* _Source data_
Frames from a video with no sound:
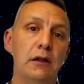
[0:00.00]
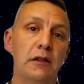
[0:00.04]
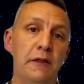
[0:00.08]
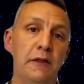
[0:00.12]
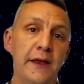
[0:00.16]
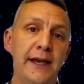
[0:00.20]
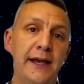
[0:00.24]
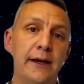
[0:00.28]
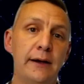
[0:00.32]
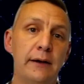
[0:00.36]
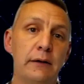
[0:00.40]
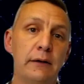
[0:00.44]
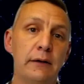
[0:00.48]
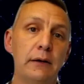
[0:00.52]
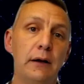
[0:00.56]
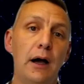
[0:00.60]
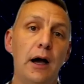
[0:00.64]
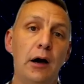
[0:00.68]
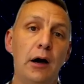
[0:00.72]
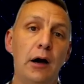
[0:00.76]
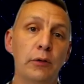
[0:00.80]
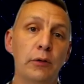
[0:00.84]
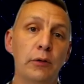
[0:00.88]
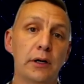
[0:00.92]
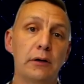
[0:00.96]
There,
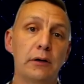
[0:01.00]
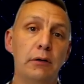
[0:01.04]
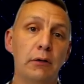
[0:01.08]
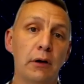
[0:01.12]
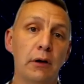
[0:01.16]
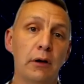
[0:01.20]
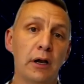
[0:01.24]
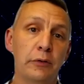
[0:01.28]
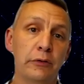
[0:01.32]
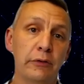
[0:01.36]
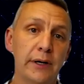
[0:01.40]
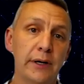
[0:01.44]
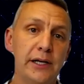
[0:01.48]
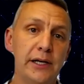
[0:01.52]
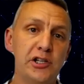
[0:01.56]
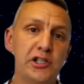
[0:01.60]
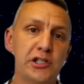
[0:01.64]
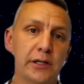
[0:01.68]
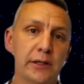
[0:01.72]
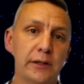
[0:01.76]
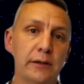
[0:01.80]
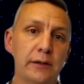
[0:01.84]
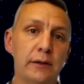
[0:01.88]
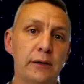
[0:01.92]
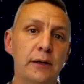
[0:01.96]
our
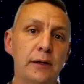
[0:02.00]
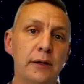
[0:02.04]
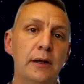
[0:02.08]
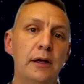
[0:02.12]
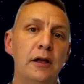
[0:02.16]
collaboration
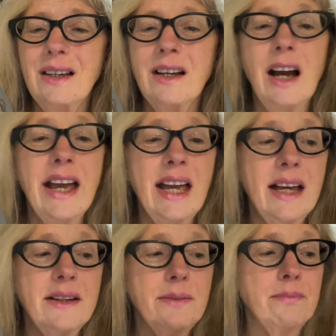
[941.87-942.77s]
I
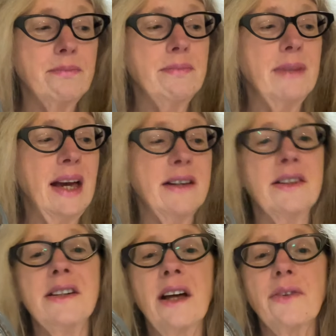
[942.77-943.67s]
had
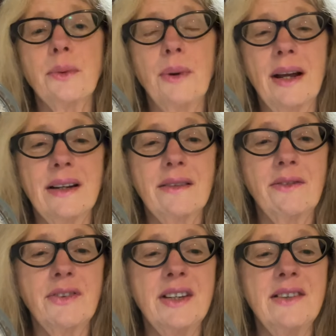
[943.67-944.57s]
another one of
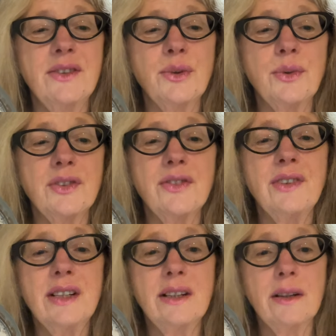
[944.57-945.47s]
these sorts of
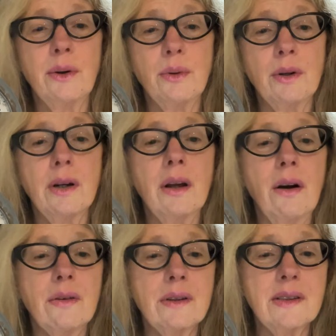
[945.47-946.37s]
little old
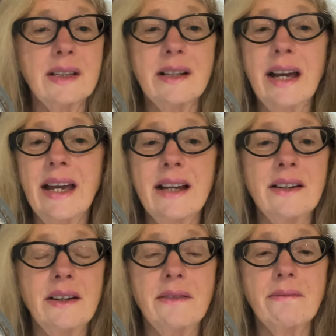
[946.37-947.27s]
clocks, and I
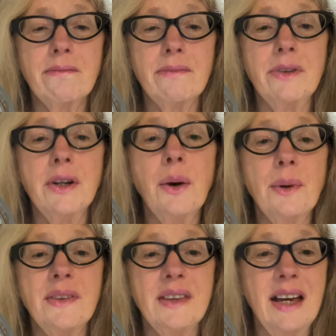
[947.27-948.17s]
hadn't
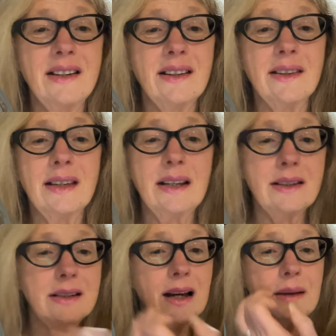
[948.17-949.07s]
known that at that
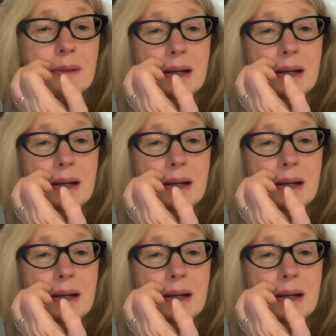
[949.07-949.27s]
time.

* _Task brief_
After removing the pictures, transcribe the listing above exactly.

* _Problem solution_
Frames from a video with no sound:
[0:00.00]
[0:00.04]
[0:00.08]
[0:00.12]
[0:00.16]
[0:00.20]
[0:00.24]
[0:00.28]
[0:00.32]
[0:00.36]
[0:00.40]
[0:00.44]
[0:00.48]
[0:00.52]
[0:00.56]
[0:00.60]
[0:00.64]
[0:00.68]
[0:00.72]
[0:00.76]
[0:00.80]
[0:00.84]
[0:00.88]
[0:00.92]
[0:00.96]
There,
[0:01.00]
[0:01.04]
[0:01.08]
[0:01.12]
[0:01.16]
[0:01.20]
[0:01.24]
[0:01.28]
[0:01.32]
[0:01.36]
[0:01.40]
[0:01.44]
[0:01.48]
[0:01.52]
[0:01.56]
[0:01.60]
[0:01.64]
[0:01.68]
[0:01.72]
[0:01.76]
[0:01.80]
[0:01.84]
[0:01.88]
[0:01.92]
[0:01.96]
our
[0:02.00]
[0:02.04]
[0:02.08]
[0:02.12]
[0:02.16]
collaboration
[941.87-942.77s]
I
[942.77-943.67s]
had
[943.67-944.57s]
another one of
[944.57-945.47s]
these sorts of
[945.47-946.37s]
little old
[946.37-947.27s]
clocks, and I
[947.27-948.17s]
hadn't
[948.17-949.07s]
known that at that
[949.07-949.27s]
time.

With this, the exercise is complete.